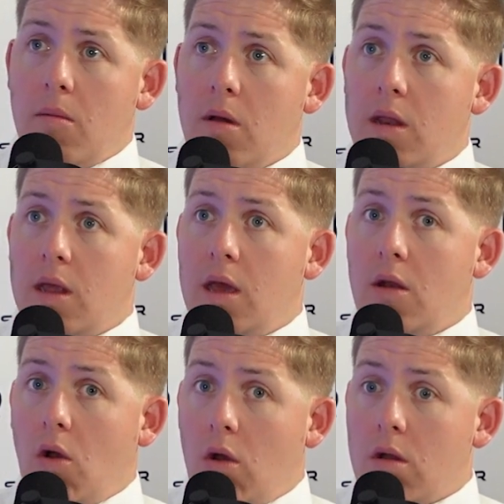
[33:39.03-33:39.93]
But
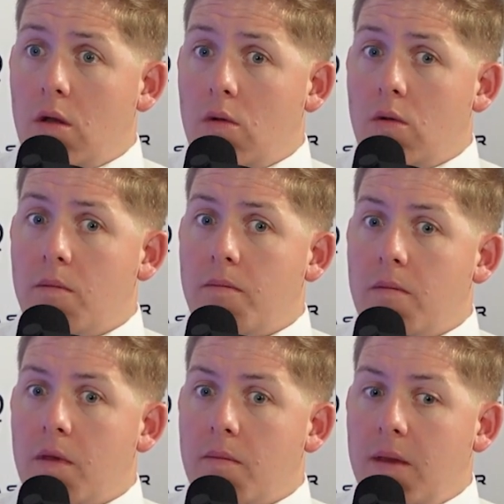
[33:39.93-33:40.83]
in auto,
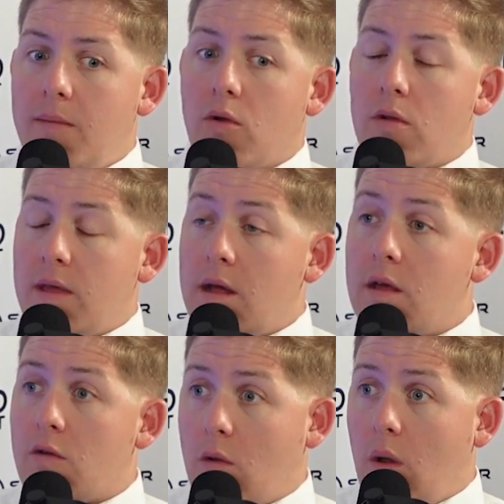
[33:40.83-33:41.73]
people are
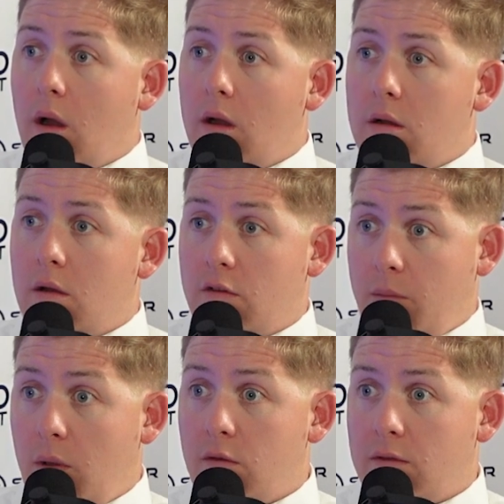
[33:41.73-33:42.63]
legally required or
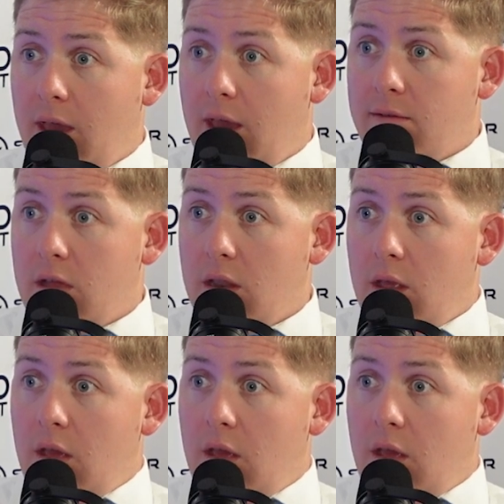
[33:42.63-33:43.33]
supposed to have it.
--*--
Write out the data exactly, and exclude every picture it holds.

[33:39.03-33:39.93]
But
[33:39.93-33:40.83]
in auto,
[33:40.83-33:41.73]
people are
[33:41.73-33:42.63]
legally required or
[33:42.63-33:43.33]
supposed to have it.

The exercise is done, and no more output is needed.